▶ [EXERCISE INSTRUCTIONS]: An exact copy of all records is expected, minus the images.

■ ■ ■

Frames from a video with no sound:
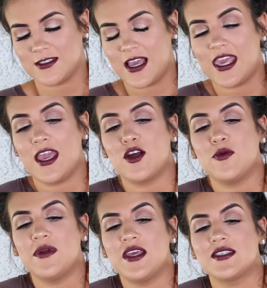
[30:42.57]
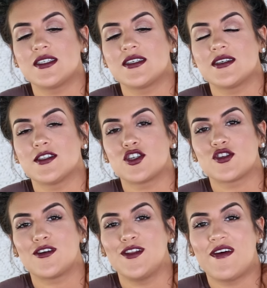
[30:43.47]
I can't open it. The
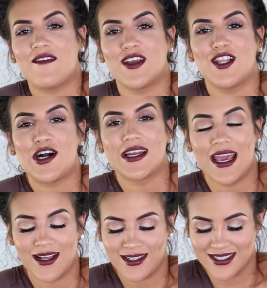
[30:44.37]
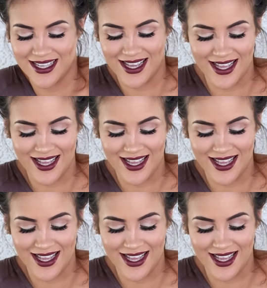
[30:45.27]
struggle of having long nails.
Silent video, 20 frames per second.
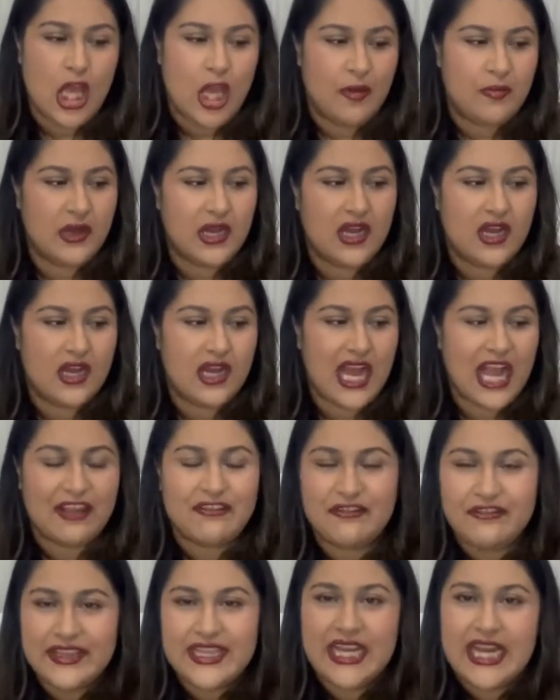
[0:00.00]
but I
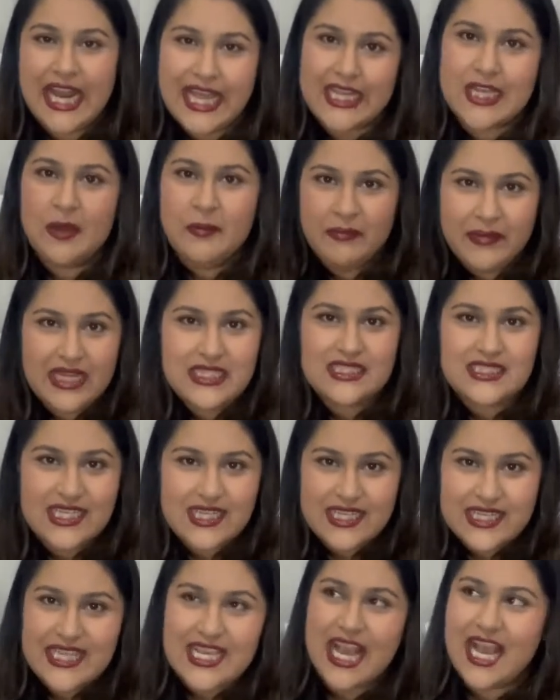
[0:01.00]
feel like
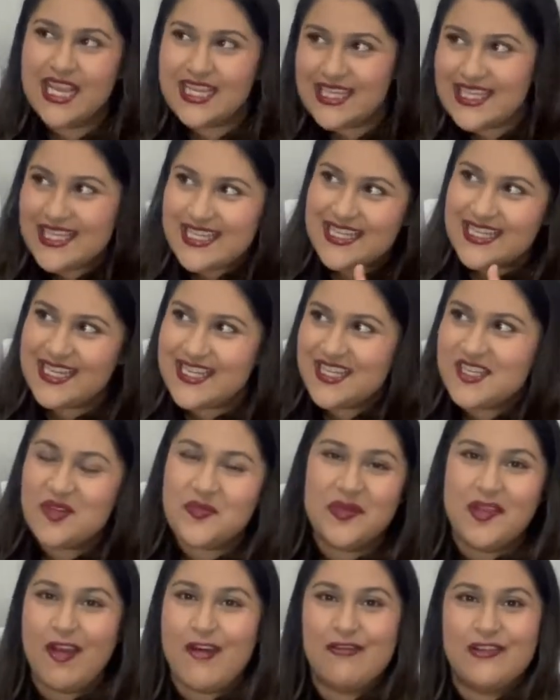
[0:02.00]
mentally I need a little
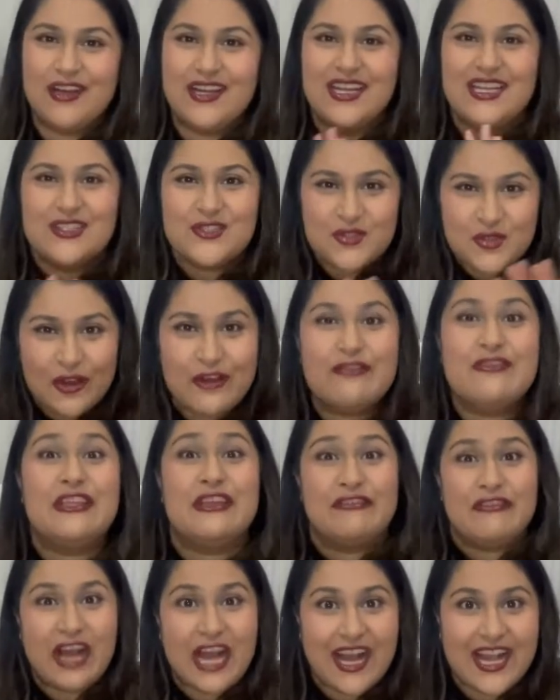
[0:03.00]
bit of a sort of
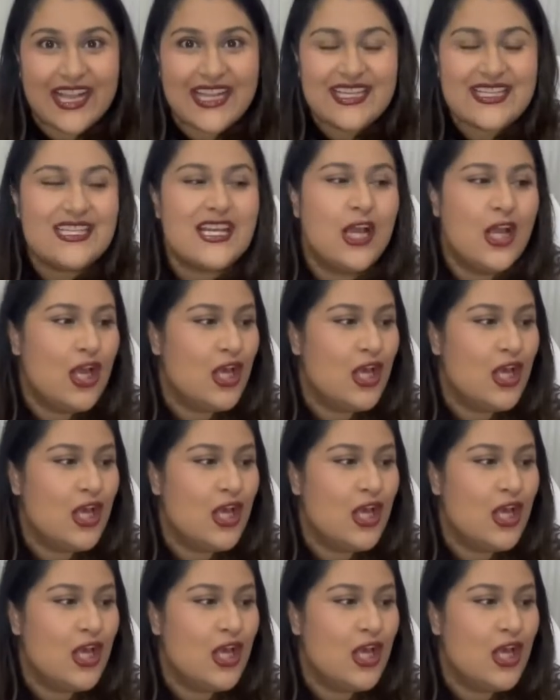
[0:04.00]
divide.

■ ■ ■

▶ [OUTPUT OF THE TASK]:
Frames from a video with no sound:
[30:42.57]
[30:43.47]
I can't open it. The
[30:44.37]
[30:45.27]
struggle of having long nails.
Silent video, 20 frames per second.
[0:00.00]
but I
[0:01.00]
feel like
[0:02.00]
mentally I need a little
[0:03.00]
bit of a sort of
[0:04.00]
divide.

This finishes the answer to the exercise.